── Data for this task ──
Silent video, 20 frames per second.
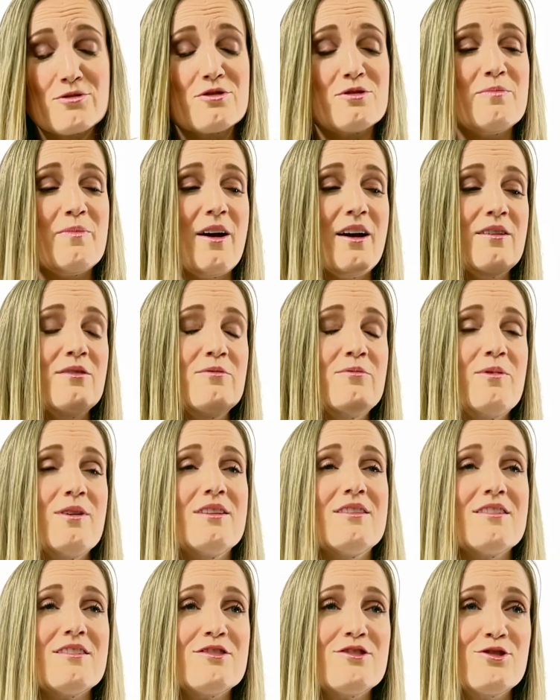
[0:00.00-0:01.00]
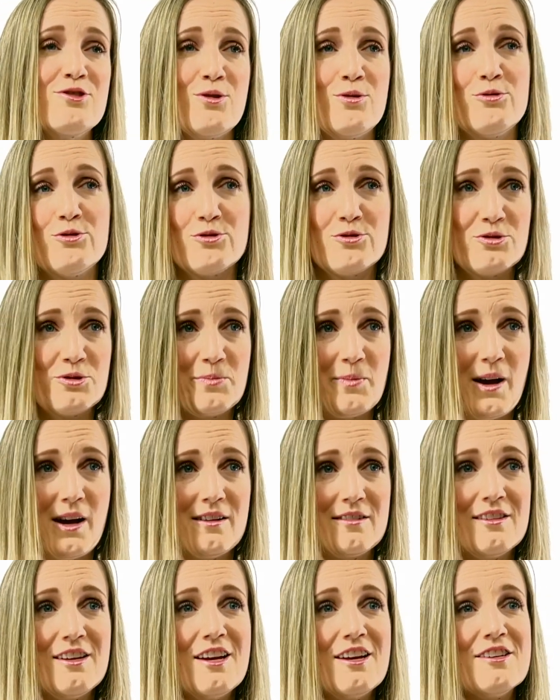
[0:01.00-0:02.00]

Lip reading: smile with a social smile.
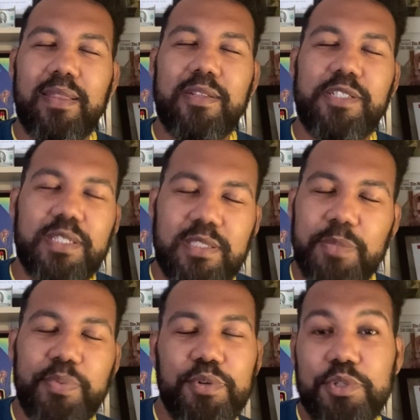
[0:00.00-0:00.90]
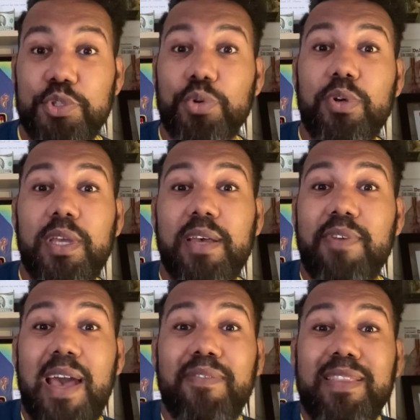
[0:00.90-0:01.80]
just the pure joy of
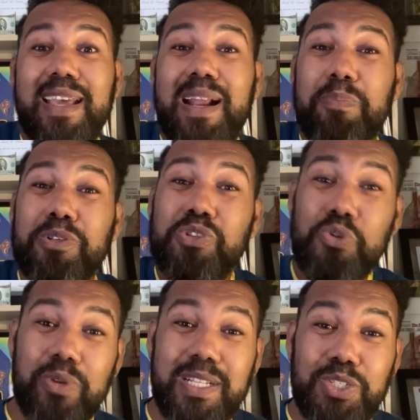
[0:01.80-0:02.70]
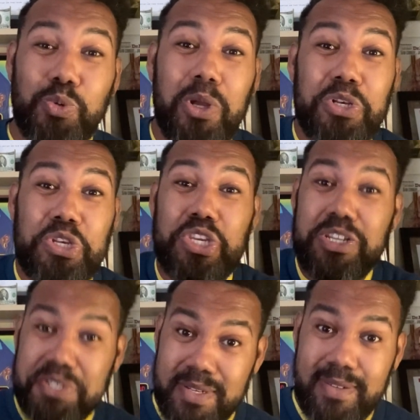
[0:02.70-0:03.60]
having that opportunity to
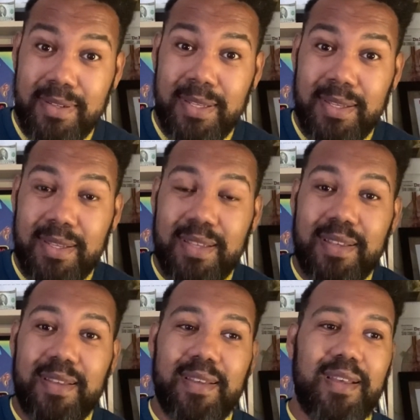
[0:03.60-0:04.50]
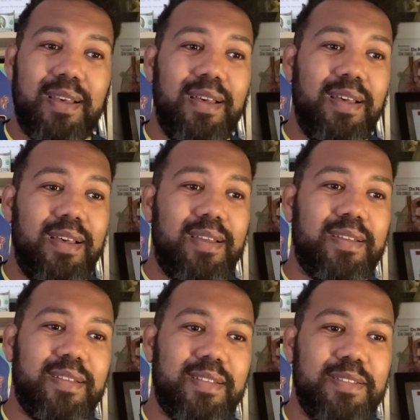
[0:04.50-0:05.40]
audition,
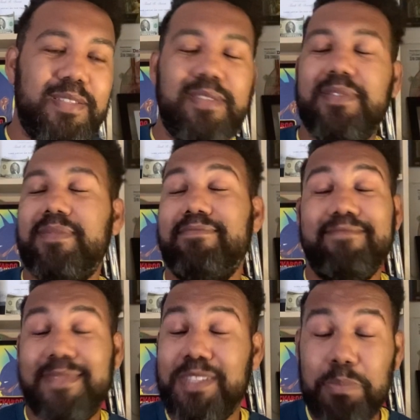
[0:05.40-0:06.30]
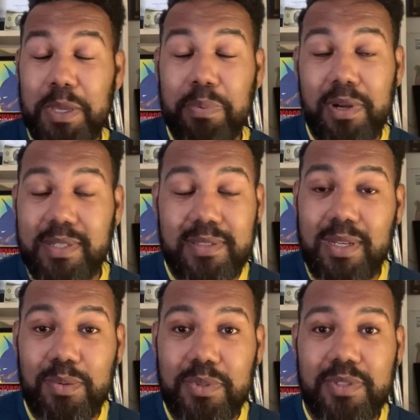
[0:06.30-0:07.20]
to be a part of Star
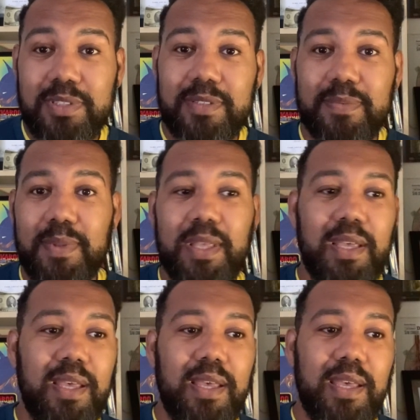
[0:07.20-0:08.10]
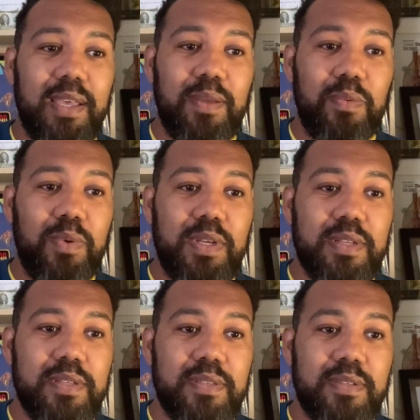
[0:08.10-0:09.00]
Wars, it
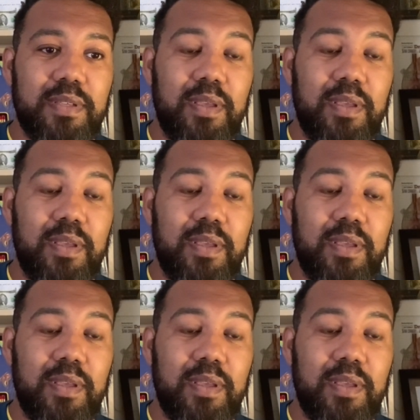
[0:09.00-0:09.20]
was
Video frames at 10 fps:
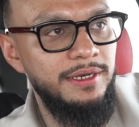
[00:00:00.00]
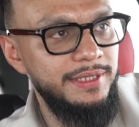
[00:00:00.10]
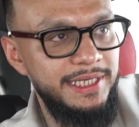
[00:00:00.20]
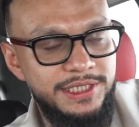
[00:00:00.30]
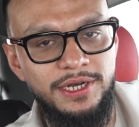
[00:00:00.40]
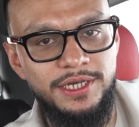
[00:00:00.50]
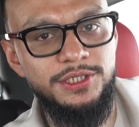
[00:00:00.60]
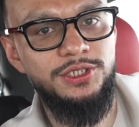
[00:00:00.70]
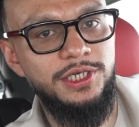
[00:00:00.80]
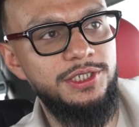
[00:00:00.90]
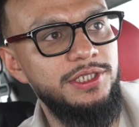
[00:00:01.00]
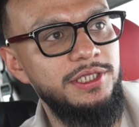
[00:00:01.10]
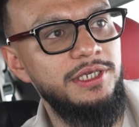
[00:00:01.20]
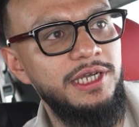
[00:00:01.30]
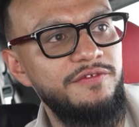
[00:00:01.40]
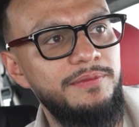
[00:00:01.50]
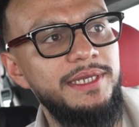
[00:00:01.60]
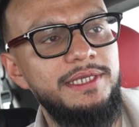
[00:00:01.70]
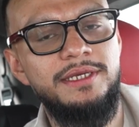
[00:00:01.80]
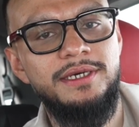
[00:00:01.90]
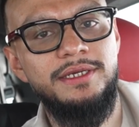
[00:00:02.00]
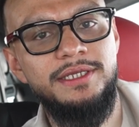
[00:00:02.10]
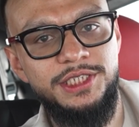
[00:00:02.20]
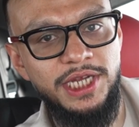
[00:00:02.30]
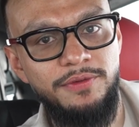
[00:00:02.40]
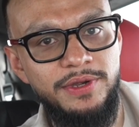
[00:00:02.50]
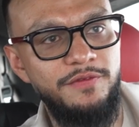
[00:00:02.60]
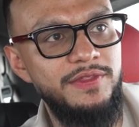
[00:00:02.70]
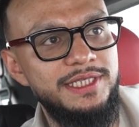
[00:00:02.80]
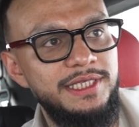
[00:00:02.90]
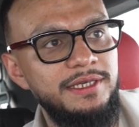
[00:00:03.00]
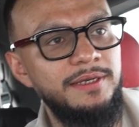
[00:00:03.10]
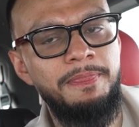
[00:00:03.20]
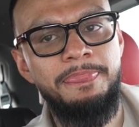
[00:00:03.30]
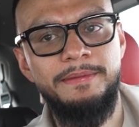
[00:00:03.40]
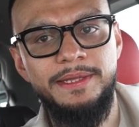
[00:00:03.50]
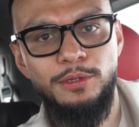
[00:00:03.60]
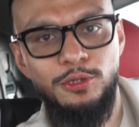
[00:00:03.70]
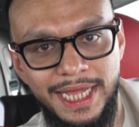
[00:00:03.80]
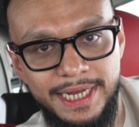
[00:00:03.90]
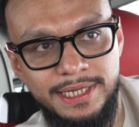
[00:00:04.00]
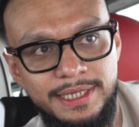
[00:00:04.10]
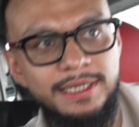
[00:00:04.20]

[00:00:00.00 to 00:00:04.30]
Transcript: they started construction, the government, in January of this year, the blue line.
───
Try it
Return every line of the records exactly as given, pictures excluded.

Reply
Silent video, 20 frames per second.
[0:00.00-0:01.00]
[0:01.00-0:02.00]

Lip reading: smile with a social smile.
[0:00.00-0:00.90]
[0:00.90-0:01.80]
just the pure joy of
[0:01.80-0:02.70]
[0:02.70-0:03.60]
having that opportunity to
[0:03.60-0:04.50]
[0:04.50-0:05.40]
audition,
[0:05.40-0:06.30]
[0:06.30-0:07.20]
to be a part of Star
[0:07.20-0:08.10]
[0:08.10-0:09.00]
Wars, it
[0:09.00-0:09.20]
was
Video frames at 10 fps:
[00:00:00.00]
[00:00:00.10]
[00:00:00.20]
[00:00:00.30]
[00:00:00.40]
[00:00:00.50]
[00:00:00.60]
[00:00:00.70]
[00:00:00.80]
[00:00:00.90]
[00:00:01.00]
[00:00:01.10]
[00:00:01.20]
[00:00:01.30]
[00:00:01.40]
[00:00:01.50]
[00:00:01.60]
[00:00:01.70]
[00:00:01.80]
[00:00:01.90]
[00:00:02.00]
[00:00:02.10]
[00:00:02.20]
[00:00:02.30]
[00:00:02.40]
[00:00:02.50]
[00:00:02.60]
[00:00:02.70]
[00:00:02.80]
[00:00:02.90]
[00:00:03.00]
[00:00:03.10]
[00:00:03.20]
[00:00:03.30]
[00:00:03.40]
[00:00:03.50]
[00:00:03.60]
[00:00:03.70]
[00:00:03.80]
[00:00:03.90]
[00:00:04.00]
[00:00:04.10]
[00:00:04.20]

[00:00:00.00 to 00:00:04.30]
Transcript: they started construction, the government, in January of this year, the blue line.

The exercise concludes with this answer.